Individuals whose insurance covered the cost of a comprehensive medical weight-loss program had one-year outcomes very similar to those of patients who paid for the treatment out of pocket, according to an observational study conducted at Wake Forest Baptist Medical Center.
The study, published in the June issue of the journal Obesity, reviewed the electronic medical records of 943 people who enrolled in comprehensive, non-surgical weight-loss programs at Wake Forest Baptist’s Weight Management Center between January 2013 and June 2015. Of these, 480 had insurance that covered the cost of the program and 463 paid the cost out of pocket. The demographics of these two groups were comparable in terms of gender and ethnicity, but participants covered by insurance on average were slightly younger, had a lower body mass index, and resided in lower per capita neighborhoods.

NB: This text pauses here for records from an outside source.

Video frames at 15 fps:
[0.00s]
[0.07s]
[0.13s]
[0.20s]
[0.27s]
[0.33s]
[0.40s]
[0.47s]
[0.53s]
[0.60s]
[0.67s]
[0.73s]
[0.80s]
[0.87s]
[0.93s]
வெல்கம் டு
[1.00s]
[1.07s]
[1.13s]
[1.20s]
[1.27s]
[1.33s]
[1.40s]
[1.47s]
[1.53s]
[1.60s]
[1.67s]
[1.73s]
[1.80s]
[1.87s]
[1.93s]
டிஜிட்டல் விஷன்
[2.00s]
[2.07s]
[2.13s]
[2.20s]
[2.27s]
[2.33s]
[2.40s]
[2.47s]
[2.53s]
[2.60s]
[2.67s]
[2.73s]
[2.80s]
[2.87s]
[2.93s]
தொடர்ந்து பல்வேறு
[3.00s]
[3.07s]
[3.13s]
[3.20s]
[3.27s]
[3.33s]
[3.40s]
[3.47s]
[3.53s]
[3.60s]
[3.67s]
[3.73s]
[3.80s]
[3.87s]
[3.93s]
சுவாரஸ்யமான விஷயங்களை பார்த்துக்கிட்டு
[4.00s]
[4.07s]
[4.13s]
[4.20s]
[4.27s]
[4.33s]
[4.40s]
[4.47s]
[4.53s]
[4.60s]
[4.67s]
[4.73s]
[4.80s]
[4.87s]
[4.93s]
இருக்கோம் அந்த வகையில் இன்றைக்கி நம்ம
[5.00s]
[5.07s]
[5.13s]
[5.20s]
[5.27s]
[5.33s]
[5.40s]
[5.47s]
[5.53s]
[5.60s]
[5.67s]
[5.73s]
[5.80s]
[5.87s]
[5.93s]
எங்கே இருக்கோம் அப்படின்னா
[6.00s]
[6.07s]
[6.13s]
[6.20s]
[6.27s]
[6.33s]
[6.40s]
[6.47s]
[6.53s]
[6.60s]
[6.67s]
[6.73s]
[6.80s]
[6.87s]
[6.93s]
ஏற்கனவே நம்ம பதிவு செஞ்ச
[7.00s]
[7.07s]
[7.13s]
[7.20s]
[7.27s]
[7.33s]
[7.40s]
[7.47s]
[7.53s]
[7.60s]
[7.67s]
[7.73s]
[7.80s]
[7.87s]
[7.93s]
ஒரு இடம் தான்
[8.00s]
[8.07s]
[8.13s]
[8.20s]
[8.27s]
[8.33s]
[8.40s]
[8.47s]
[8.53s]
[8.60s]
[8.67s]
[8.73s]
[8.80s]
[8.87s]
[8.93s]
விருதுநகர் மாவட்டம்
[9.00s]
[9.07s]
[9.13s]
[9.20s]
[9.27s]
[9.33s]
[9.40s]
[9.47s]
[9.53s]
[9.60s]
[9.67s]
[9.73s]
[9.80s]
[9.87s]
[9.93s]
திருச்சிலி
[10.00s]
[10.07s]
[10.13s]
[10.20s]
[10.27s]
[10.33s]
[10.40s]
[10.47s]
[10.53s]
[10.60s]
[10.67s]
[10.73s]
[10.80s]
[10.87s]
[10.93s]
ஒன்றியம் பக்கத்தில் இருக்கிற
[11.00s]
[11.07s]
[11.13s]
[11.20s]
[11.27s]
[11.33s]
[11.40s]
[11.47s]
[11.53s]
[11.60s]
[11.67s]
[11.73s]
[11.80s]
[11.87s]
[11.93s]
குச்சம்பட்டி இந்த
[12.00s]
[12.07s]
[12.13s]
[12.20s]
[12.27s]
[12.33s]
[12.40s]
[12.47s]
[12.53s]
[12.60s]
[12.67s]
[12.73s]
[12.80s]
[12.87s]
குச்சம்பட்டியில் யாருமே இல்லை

The researchers found that there was no real difference in 12-month weight loss between the two payment groups, with those covered by insurance having a mean weight loss of 13.4 percent compared to 13.6 percent for those who self-paid. Also very similar were the percentages of those who lost 5 percent or more of their baseline weight and the average time spent in the program and the number of clinic visits made.
The greatest difference between the two groups was in the dropout rates: 12.7 percent for the covered patients and 17.6 percent for the out-of-pocket payers.
“There’s a rather pervasive idea that patients who pay more out of pocket for a weight-loss program, who have more ‘skin in the game’ so to speak, will be more engaged in the treatment and consequently have better outcomes than people whose treatment is covered by insurance,” said the study’s lead author, Jamy Ard, M.D., co-director of the Weight Management Center at Wake Forest Baptist. “Our data suggest that bearing responsibility for the majority of the treatment cost is not required to achieve engagement and clinically meaningful weight loss in a comprehensive medical weight-loss program.”
Ard added that further, larger-scale research could help determine how insurance status affects both initial motivation to seek weight-loss treatment and engagement in weight-loss programs.
“This is especially important as we try to expand coverage for obesity treatment and stem the tide of the obesity epidemic,” he said.
Co-authors of the study are Matt Emery, M.D., Miranda Cook, M.P.H., Erica Hale, M.S., Annette Frain, R.D., Kristina H. Lewis, M.D., M.P.H., and Eunyong Song, Ph.D., of Wake Forest Baptist.